"""
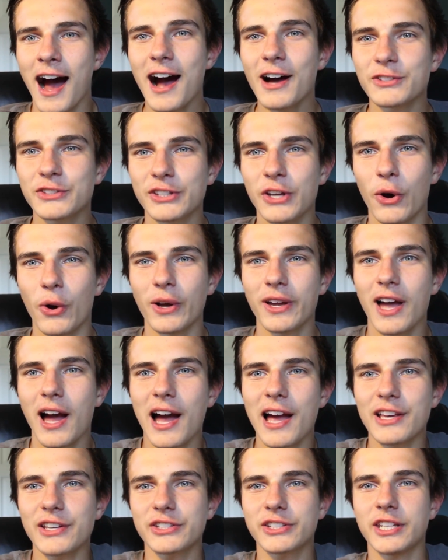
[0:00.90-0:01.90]
How's it going,
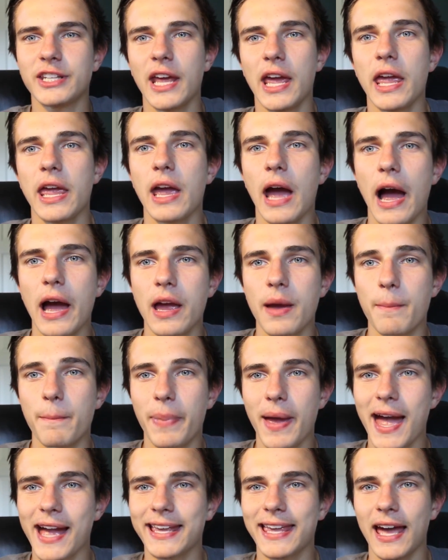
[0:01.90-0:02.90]
guys? Today I am
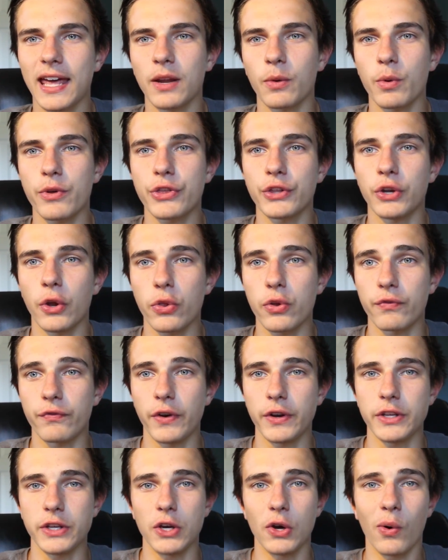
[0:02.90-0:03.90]
back at it with another
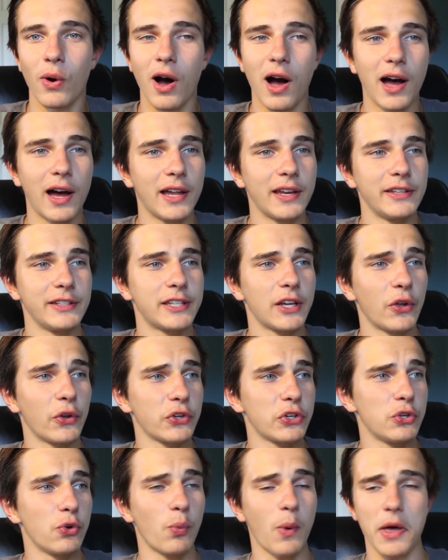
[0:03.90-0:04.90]
video on
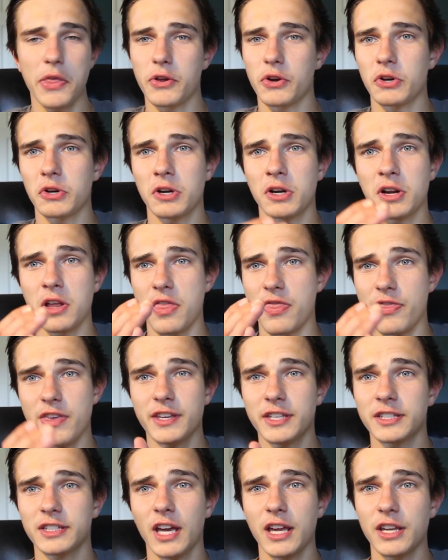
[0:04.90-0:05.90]
telling you whether
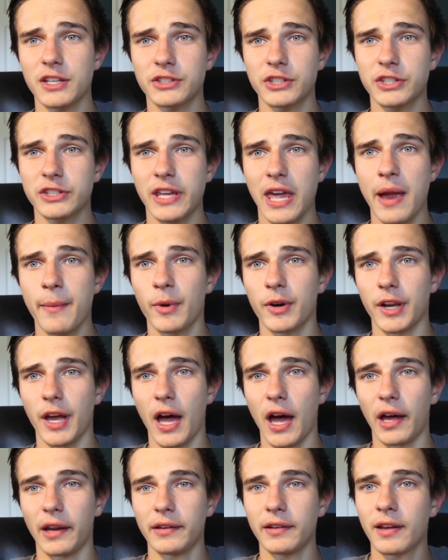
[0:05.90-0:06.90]
this site is a scam or
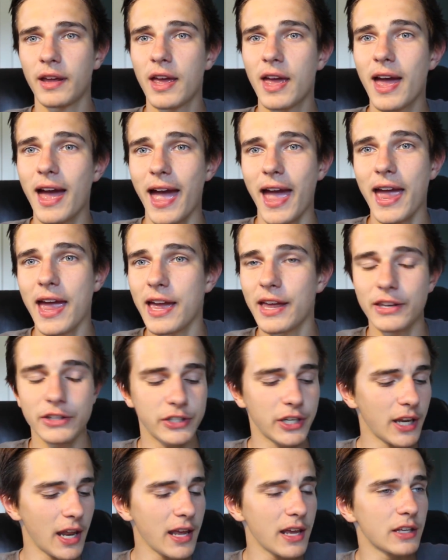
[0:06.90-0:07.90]
not. And
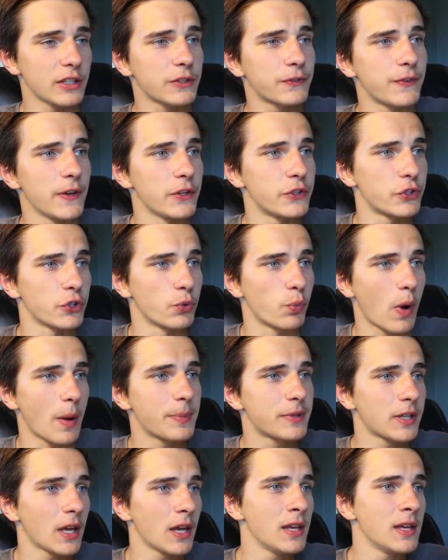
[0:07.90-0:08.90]
today's featured
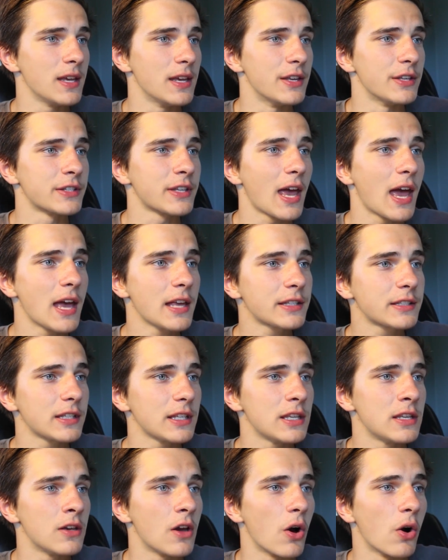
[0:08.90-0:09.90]
website is
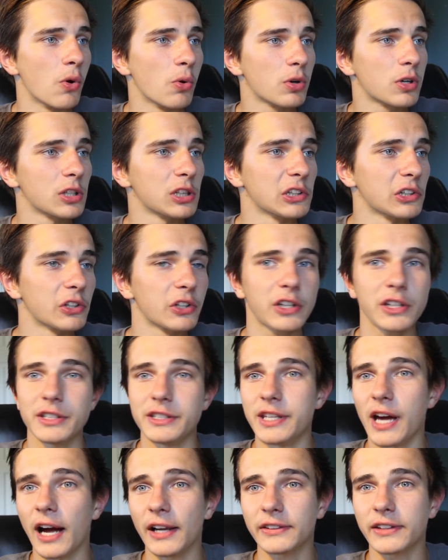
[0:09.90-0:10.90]

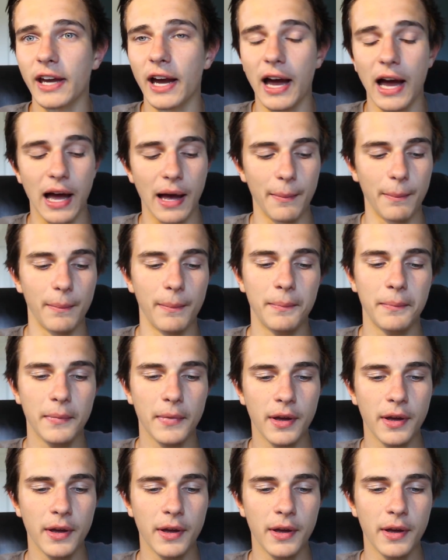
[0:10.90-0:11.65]
SEOclerk.com.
"""
◆ Exercise goal
Take the lines from the one holding "[0:05.90-0:06.90]" through the final line of the records above and output them exactly, both ends included, excluding pictures.

◆ Exercise output
[0:05.90-0:06.90]
this site is a scam or
[0:06.90-0:07.90]
not. And
[0:07.90-0:08.90]
today's featured
[0:08.90-0:09.90]
website is
[0:09.90-0:10.90]

[0:10.90-0:11.65]
SEOclerk.com.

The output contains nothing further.